[Stored items]
Content starts

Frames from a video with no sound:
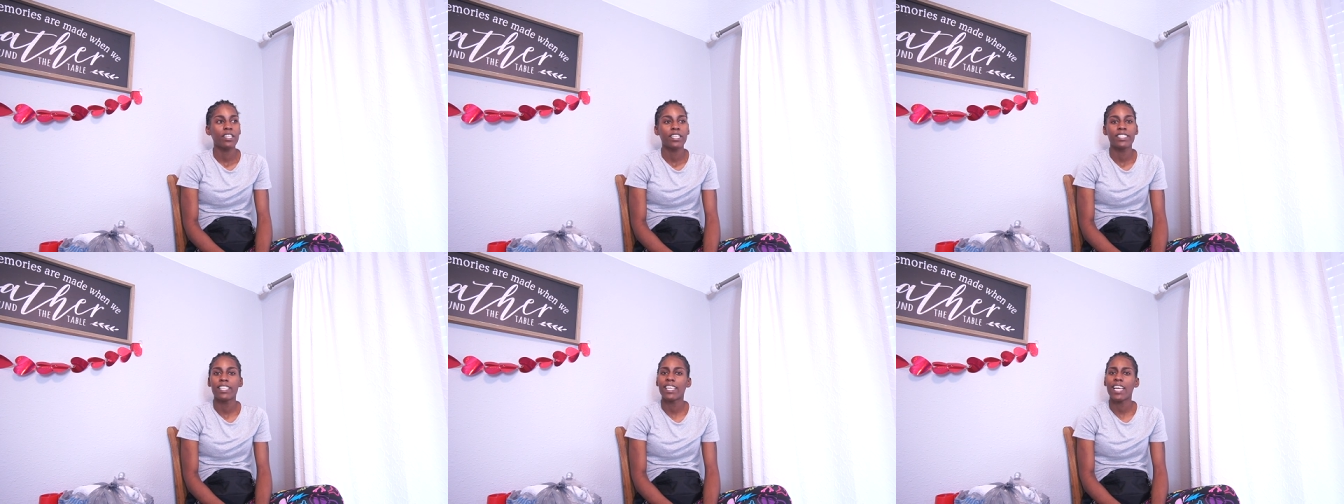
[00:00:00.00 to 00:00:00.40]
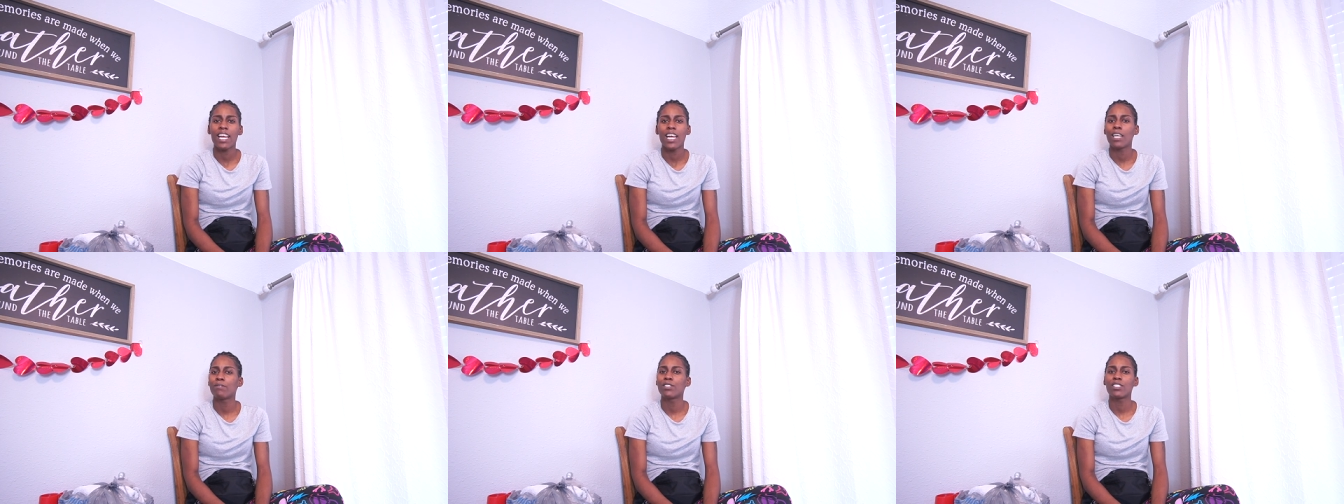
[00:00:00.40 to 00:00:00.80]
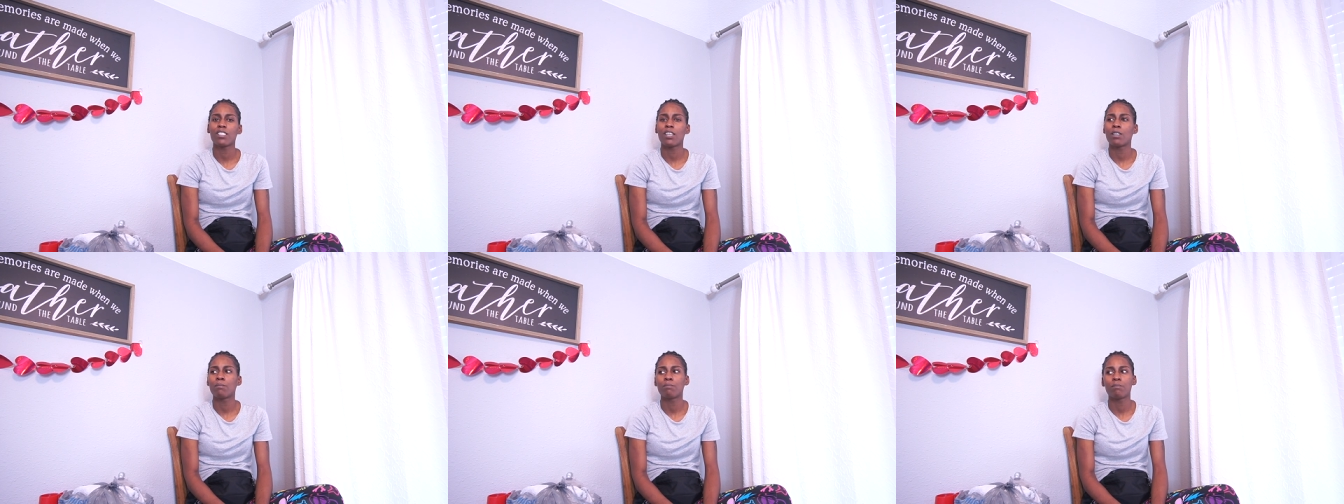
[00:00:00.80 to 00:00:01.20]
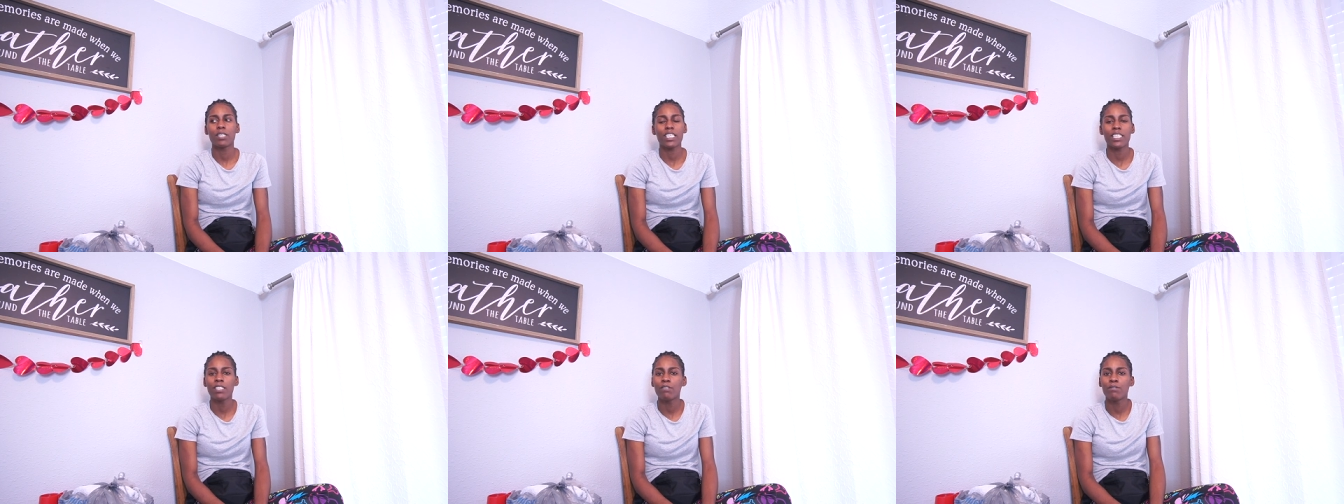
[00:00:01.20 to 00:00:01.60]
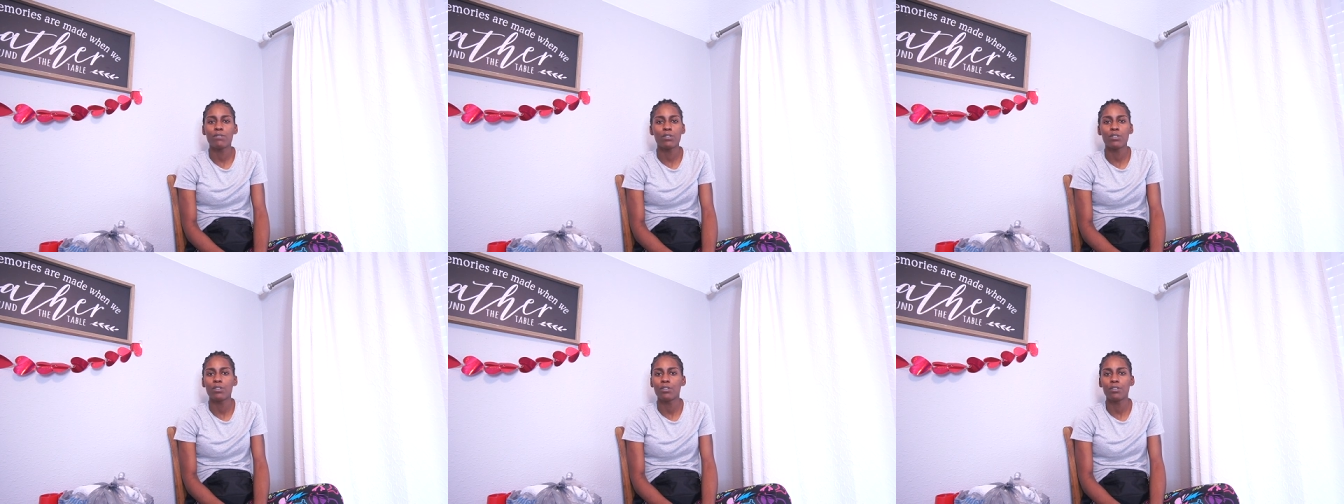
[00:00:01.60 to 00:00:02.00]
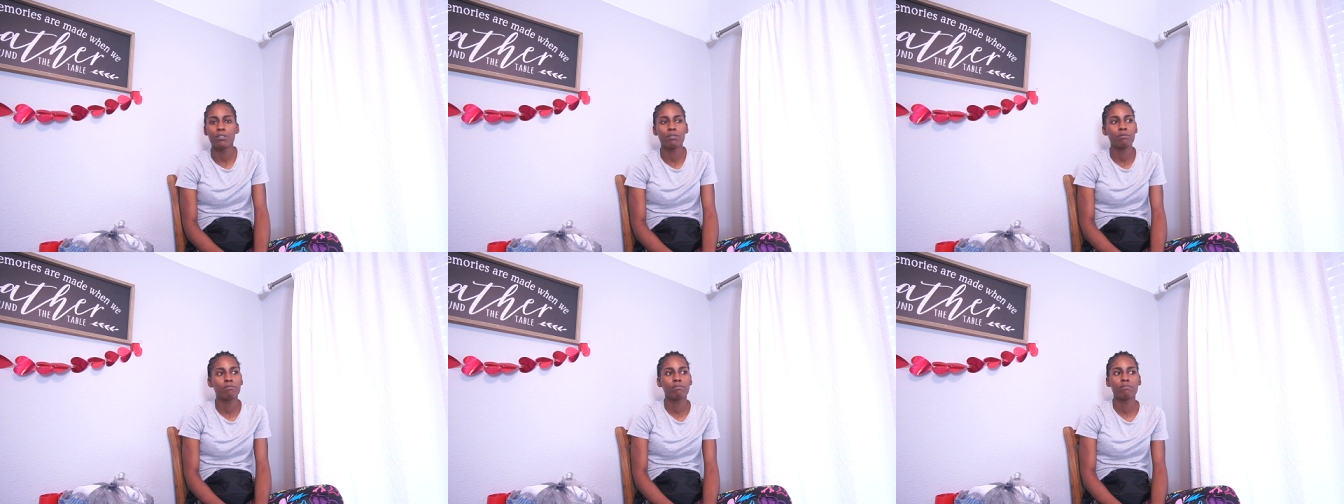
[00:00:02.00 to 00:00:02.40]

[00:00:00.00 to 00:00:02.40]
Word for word: they have some evil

Content ends

What to do: Please copy exactly the lines from the one containing "[00:00:00.00 to 00:00:00.40]" through the last line of the records, both ends included, and leave out any pictures.

Answer section:
[00:00:00.00 to 00:00:00.40]
[00:00:00.40 to 00:00:00.80]
[00:00:00.80 to 00:00:01.20]
[00:00:01.20 to 00:00:01.60]
[00:00:01.60 to 00:00:02.00]
[00:00:02.00 to 00:00:02.40]

[00:00:00.00 to 00:00:02.40]
Word for word: they have some evil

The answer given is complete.